Ben Edelman, though, has come out in favor of H.B. 450. His argument is based on consumer confusion:
Search for Hertz, and most of the links will indeed take you to Hertz or bona fide Hertz-related sites (like booking agents or consumer reviews). In this context, what is a user to think when a search engine serves up an ad for something altogether different from a user’s request? Because search engines are generally so good at providing just what users requested, there’s likely user confusion any time a search engine instead replies with links to competitors. After all, if a user asked for Hertz, it’s perfectly reasonable for the user to expect that resulting links will be responsive to the user’s request. …
Search engines also often claim users benefit from ads for competitors. I guess it’s possible that some users might search for Hertz, not knowing that Avis even exists. But how many users does this really describe? If a consumer actually wants offers from multiple providers, those are easy to get; just search for “car rental” or “rental car deals” to get plenty of choices. In contrast, as described above, when a user searches for a specific provider, competitors’ ads are more likely to be confusing, and less likely to be useful.

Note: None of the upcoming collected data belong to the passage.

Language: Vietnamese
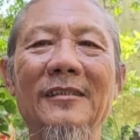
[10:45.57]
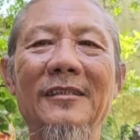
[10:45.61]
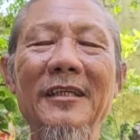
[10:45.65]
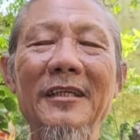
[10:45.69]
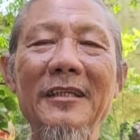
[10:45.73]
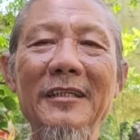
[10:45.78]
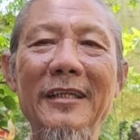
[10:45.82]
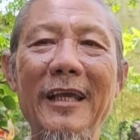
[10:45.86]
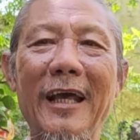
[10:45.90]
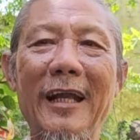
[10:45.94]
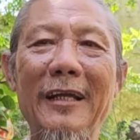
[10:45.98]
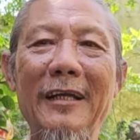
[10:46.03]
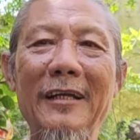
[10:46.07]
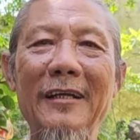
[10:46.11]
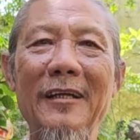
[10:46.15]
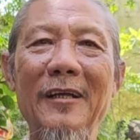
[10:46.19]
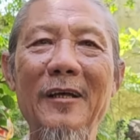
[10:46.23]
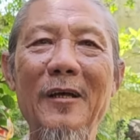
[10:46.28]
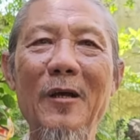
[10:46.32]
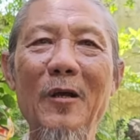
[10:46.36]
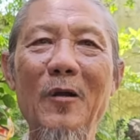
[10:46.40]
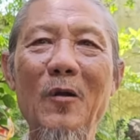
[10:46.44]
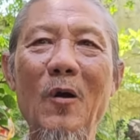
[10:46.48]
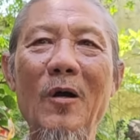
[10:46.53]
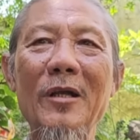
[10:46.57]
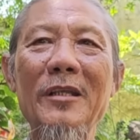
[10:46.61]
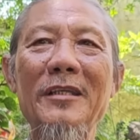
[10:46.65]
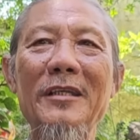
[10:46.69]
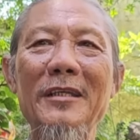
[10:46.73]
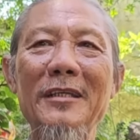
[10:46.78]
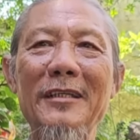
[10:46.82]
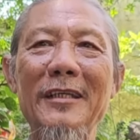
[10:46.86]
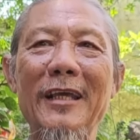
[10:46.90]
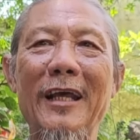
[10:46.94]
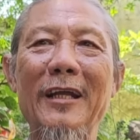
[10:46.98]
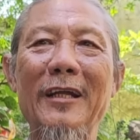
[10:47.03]
chiến tranh, có
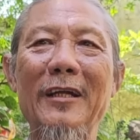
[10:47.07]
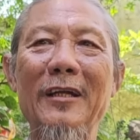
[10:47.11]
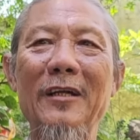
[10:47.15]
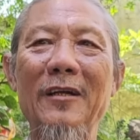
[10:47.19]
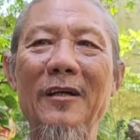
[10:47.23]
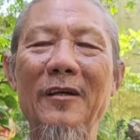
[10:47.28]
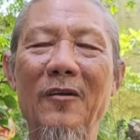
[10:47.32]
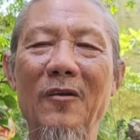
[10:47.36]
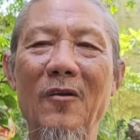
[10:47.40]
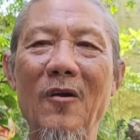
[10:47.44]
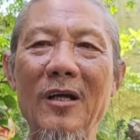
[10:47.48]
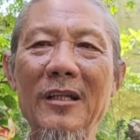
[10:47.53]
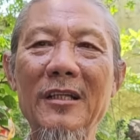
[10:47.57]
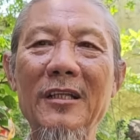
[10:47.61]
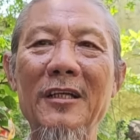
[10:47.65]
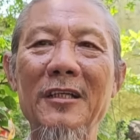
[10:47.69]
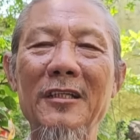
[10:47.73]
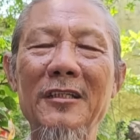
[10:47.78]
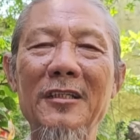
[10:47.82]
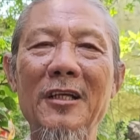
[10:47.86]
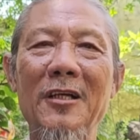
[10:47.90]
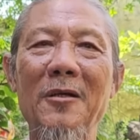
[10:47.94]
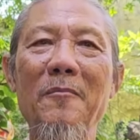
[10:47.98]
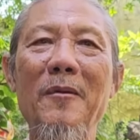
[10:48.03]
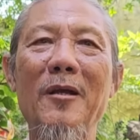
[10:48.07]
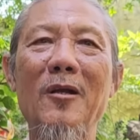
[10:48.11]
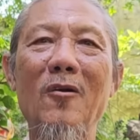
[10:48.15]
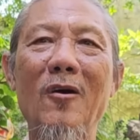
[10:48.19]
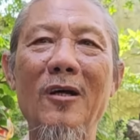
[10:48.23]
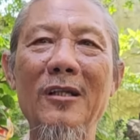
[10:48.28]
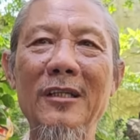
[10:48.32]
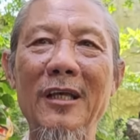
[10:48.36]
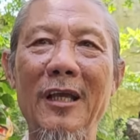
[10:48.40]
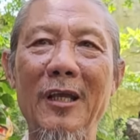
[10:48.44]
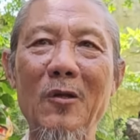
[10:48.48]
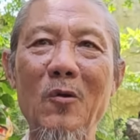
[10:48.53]
chiến tranh rồi có thời sự mới
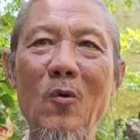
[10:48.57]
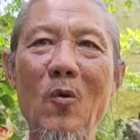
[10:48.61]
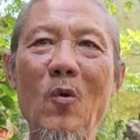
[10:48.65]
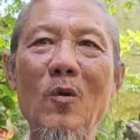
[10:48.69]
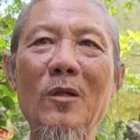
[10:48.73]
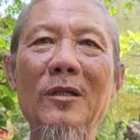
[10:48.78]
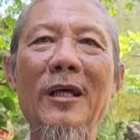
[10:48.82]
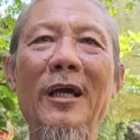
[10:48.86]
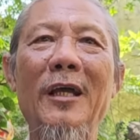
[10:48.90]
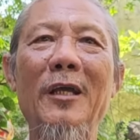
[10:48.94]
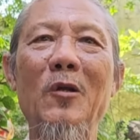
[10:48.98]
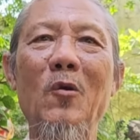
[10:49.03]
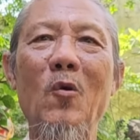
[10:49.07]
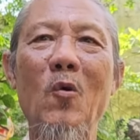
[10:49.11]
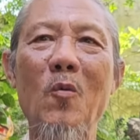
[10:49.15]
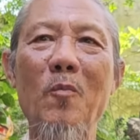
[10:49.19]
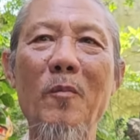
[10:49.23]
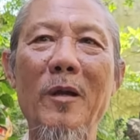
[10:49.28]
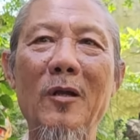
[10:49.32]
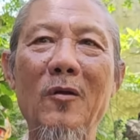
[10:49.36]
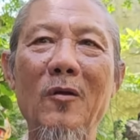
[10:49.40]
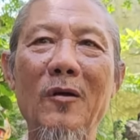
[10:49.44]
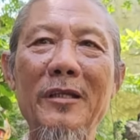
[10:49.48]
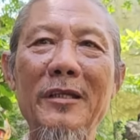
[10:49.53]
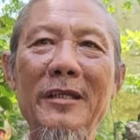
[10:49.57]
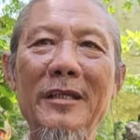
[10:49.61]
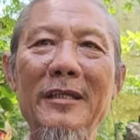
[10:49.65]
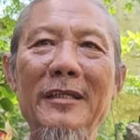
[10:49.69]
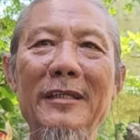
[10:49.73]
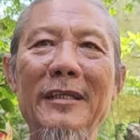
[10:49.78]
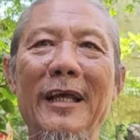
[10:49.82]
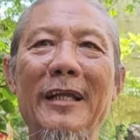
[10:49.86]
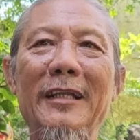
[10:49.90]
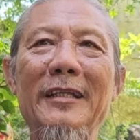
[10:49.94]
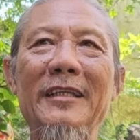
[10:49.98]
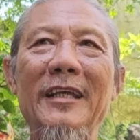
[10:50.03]
có thời cuộc mới có
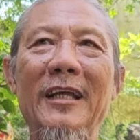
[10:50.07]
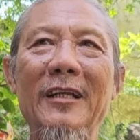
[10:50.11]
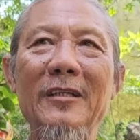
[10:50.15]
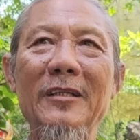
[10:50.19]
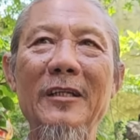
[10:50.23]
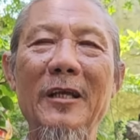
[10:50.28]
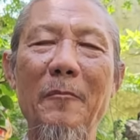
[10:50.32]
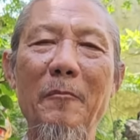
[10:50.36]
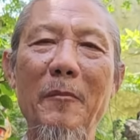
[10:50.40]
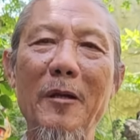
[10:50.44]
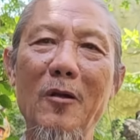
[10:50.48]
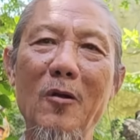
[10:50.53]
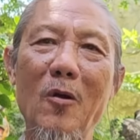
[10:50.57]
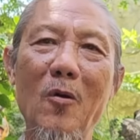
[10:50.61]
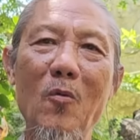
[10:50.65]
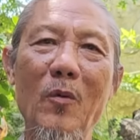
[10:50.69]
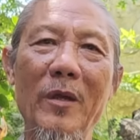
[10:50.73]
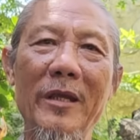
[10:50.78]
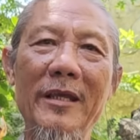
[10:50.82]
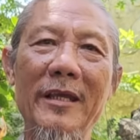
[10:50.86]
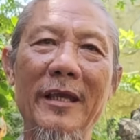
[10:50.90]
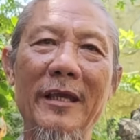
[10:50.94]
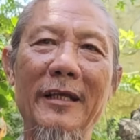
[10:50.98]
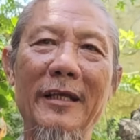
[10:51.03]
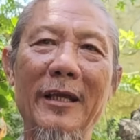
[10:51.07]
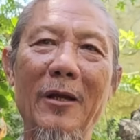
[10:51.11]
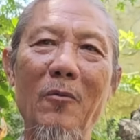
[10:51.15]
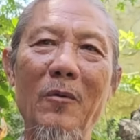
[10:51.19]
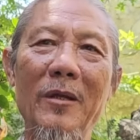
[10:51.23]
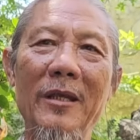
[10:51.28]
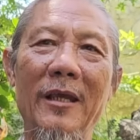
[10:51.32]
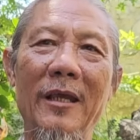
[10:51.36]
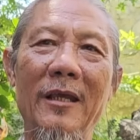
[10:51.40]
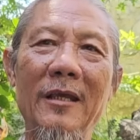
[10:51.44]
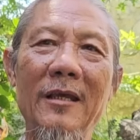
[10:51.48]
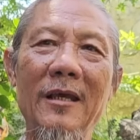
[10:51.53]
chiến tranh, chiến tranh mới có hủy diệt nha
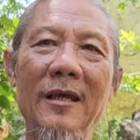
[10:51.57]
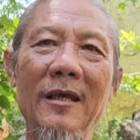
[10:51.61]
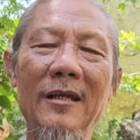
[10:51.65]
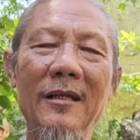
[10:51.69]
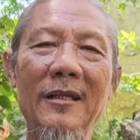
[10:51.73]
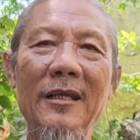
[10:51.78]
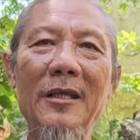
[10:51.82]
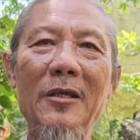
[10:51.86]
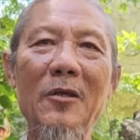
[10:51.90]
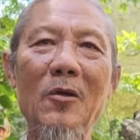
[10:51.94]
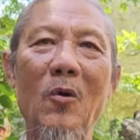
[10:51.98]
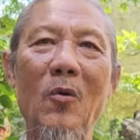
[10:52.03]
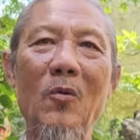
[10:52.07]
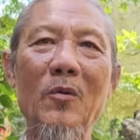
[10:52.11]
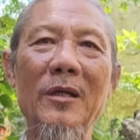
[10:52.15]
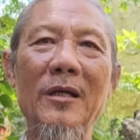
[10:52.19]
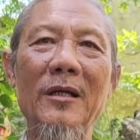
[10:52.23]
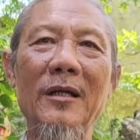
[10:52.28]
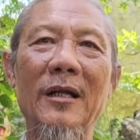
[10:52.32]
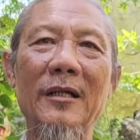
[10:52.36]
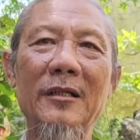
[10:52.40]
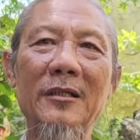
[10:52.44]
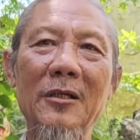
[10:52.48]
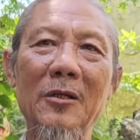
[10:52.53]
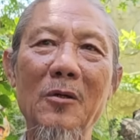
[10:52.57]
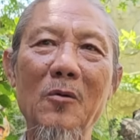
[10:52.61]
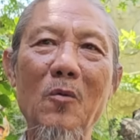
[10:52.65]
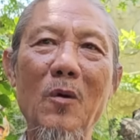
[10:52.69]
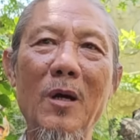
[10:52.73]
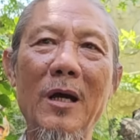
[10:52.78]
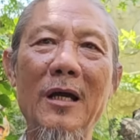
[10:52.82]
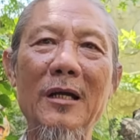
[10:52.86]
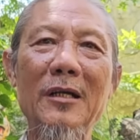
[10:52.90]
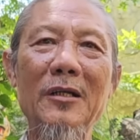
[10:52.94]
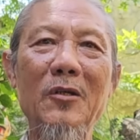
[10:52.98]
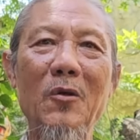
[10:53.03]
quý vị. Thí dụ như là Thượng
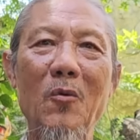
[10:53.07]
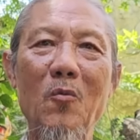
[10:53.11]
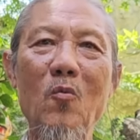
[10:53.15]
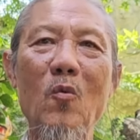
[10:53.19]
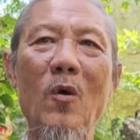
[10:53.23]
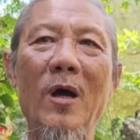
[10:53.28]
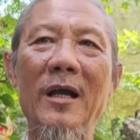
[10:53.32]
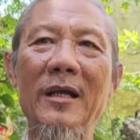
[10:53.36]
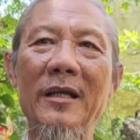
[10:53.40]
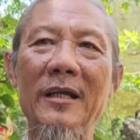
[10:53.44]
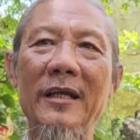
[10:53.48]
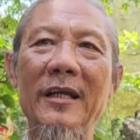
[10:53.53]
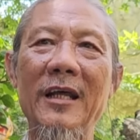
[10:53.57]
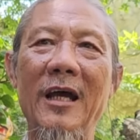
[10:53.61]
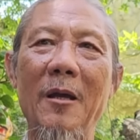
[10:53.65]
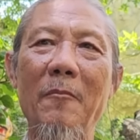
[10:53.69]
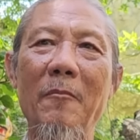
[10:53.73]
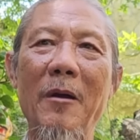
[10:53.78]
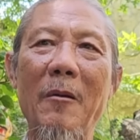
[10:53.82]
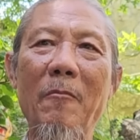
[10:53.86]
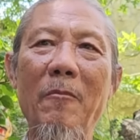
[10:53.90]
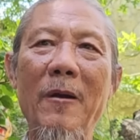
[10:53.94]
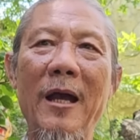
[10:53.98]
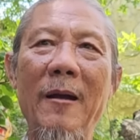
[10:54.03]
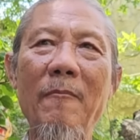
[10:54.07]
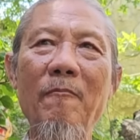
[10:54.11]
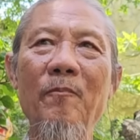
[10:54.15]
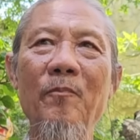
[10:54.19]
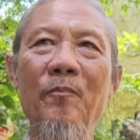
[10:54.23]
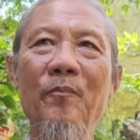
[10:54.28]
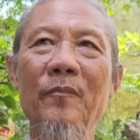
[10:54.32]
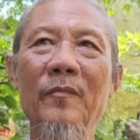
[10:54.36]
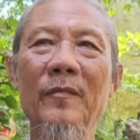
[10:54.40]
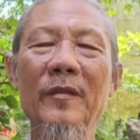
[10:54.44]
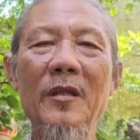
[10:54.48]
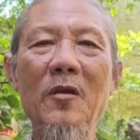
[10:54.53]
Quân, Trung Quân cái đời Mạt Pháp,
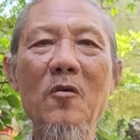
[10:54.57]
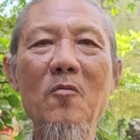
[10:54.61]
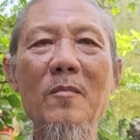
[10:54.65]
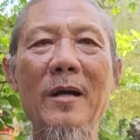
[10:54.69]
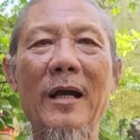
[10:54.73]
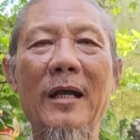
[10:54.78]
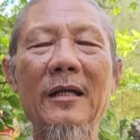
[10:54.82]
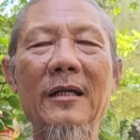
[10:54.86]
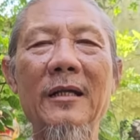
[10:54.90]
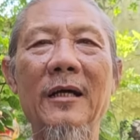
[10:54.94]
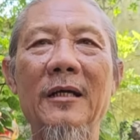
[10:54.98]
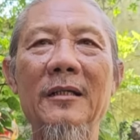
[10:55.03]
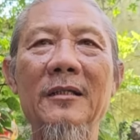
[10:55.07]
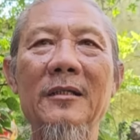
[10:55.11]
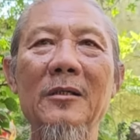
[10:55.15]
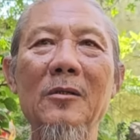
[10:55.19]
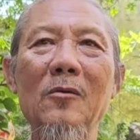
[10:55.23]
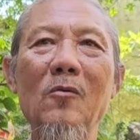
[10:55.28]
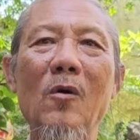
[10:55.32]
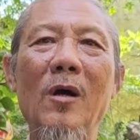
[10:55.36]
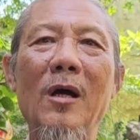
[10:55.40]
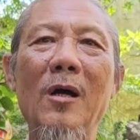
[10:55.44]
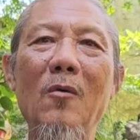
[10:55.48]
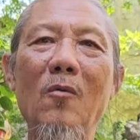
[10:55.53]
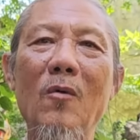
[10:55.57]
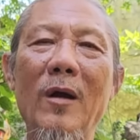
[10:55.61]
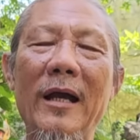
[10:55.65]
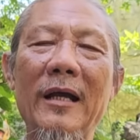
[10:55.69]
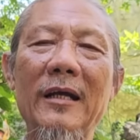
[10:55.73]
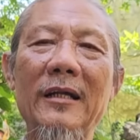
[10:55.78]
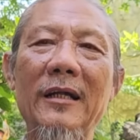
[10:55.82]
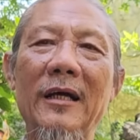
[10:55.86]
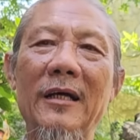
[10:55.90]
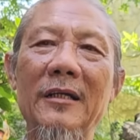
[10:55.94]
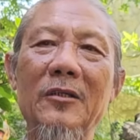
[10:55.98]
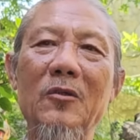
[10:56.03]
nếu mà cái đời Thượng Quân qua
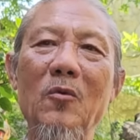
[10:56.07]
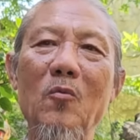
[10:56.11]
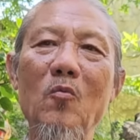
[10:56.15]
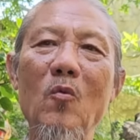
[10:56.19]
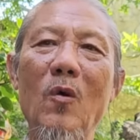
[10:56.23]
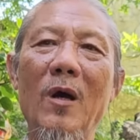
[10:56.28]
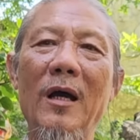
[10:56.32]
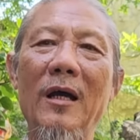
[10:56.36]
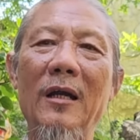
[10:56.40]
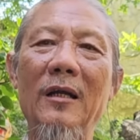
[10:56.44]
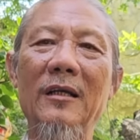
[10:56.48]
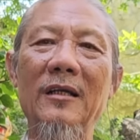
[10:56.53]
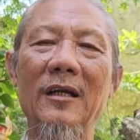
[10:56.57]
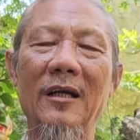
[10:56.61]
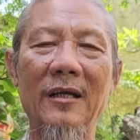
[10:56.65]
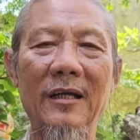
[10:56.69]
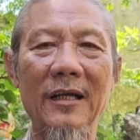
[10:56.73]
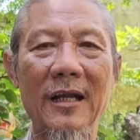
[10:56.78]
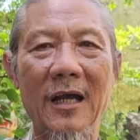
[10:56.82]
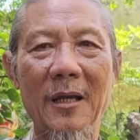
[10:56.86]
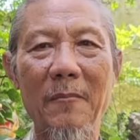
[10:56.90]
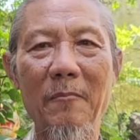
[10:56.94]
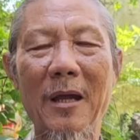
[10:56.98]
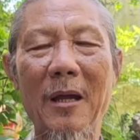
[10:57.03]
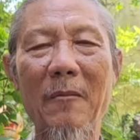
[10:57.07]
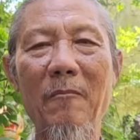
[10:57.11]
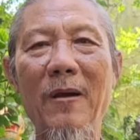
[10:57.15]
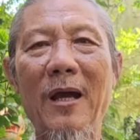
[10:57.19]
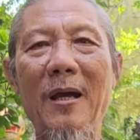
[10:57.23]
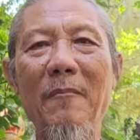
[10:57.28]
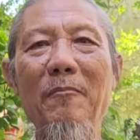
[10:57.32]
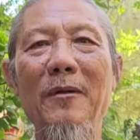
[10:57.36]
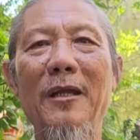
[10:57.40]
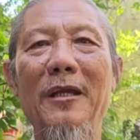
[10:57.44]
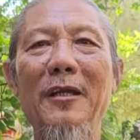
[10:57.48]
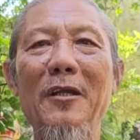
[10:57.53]
cái đời Trung Quân rồi cái đời Mạt
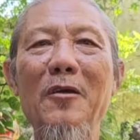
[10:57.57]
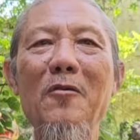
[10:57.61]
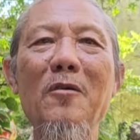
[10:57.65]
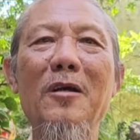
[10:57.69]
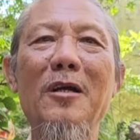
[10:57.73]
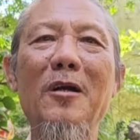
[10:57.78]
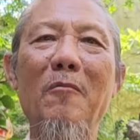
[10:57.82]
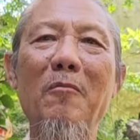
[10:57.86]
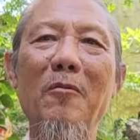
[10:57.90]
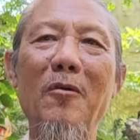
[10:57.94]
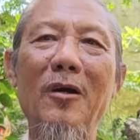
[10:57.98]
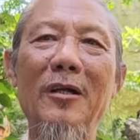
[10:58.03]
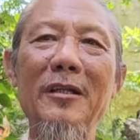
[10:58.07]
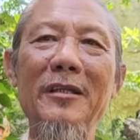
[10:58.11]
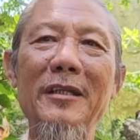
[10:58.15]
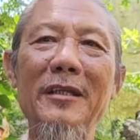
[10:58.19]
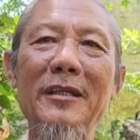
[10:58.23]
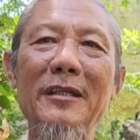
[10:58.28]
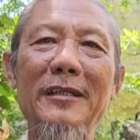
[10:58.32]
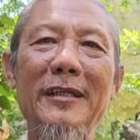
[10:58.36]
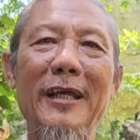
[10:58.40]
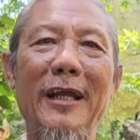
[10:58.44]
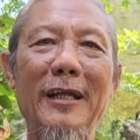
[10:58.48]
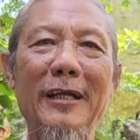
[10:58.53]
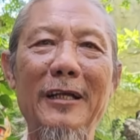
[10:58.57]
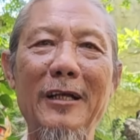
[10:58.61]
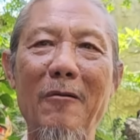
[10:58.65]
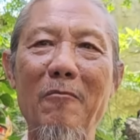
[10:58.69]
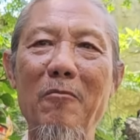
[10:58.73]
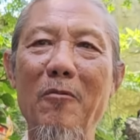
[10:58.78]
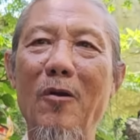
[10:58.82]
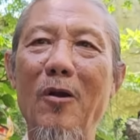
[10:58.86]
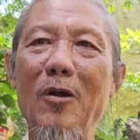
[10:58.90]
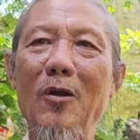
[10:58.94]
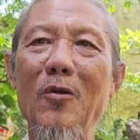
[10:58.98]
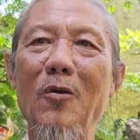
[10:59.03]
Pháp này nếu không có chiến tranh,
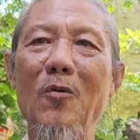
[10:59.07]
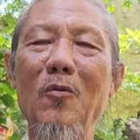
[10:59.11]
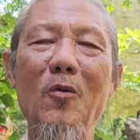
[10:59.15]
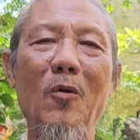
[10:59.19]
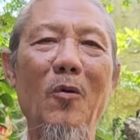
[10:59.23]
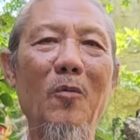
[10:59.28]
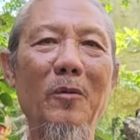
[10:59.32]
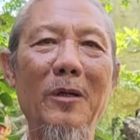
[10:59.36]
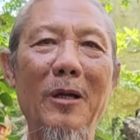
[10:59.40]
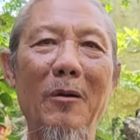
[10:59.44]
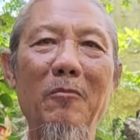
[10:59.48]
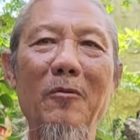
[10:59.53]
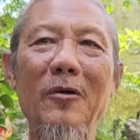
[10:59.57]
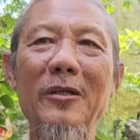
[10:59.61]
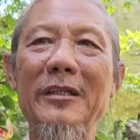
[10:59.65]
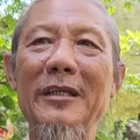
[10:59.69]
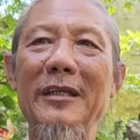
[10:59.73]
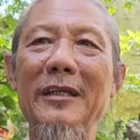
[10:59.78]
không có lũ lụt, không có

To the extent that consumer confusion about search advertising sponsorship is a real problem—and the jury is still out on that one, pending more and better empirical work—the legal system ought to attack it directly. Require better disclaimers and more prominent differentiation between paid and organic results on search engines. Be stricter about potentially confusing text in search ads. Disclose the advertiser’s name with the ad. Focus on actual point-of-sale confusion in trademark litigation (e.g., with a court-ordered survey of customers during the defendant’s checkout process).
But please don’t break my Internet just because you’re concerned about someone else’s hypothetical confusion. I know what I’m doing when I use a search engine, and I regularly search on trademarked terms precisely because I want to find out about competitors. Sometimes, it’s easier than thinking of the generic term, even though I don’t care what brand I end up with. That can happen when the market is segmented in ways that I as a consumer can’t easily understand; if I search on “chocolate,” I get ads for Godiva, i.e. chocolate fail. “gourmet chocolate” is closer, but still mixes responsive and nonresponsive ads. I’d rather just search on a trademark—“jacques torres,” say—and find out which other companies consider themselves suitable substitutes.
Similarly, sometimes the appropriate generic term has multiple meanings—it’s generic for the thing I’m looking for, but also for something else—so it’s hard to find an unambiguous search term. Sometimes, the so-called trademark itself is descriptive or generic and the law hasn’t caught up with usage. And sometimes I just can’t be bothered to think of the generic term—which is really the fault of the trademark owner, precisely because they chose a catchy trademark and then advertised so heavily it’s hard to think of anything else. In all of these cases, I as a user will have an easier, more successful search if we don’t foreclose the possibility of searching on a trademarked term and getting a competitor’s ads. Perhaps Utah S.B. 450 will allow that to continue. But I fear it won’t.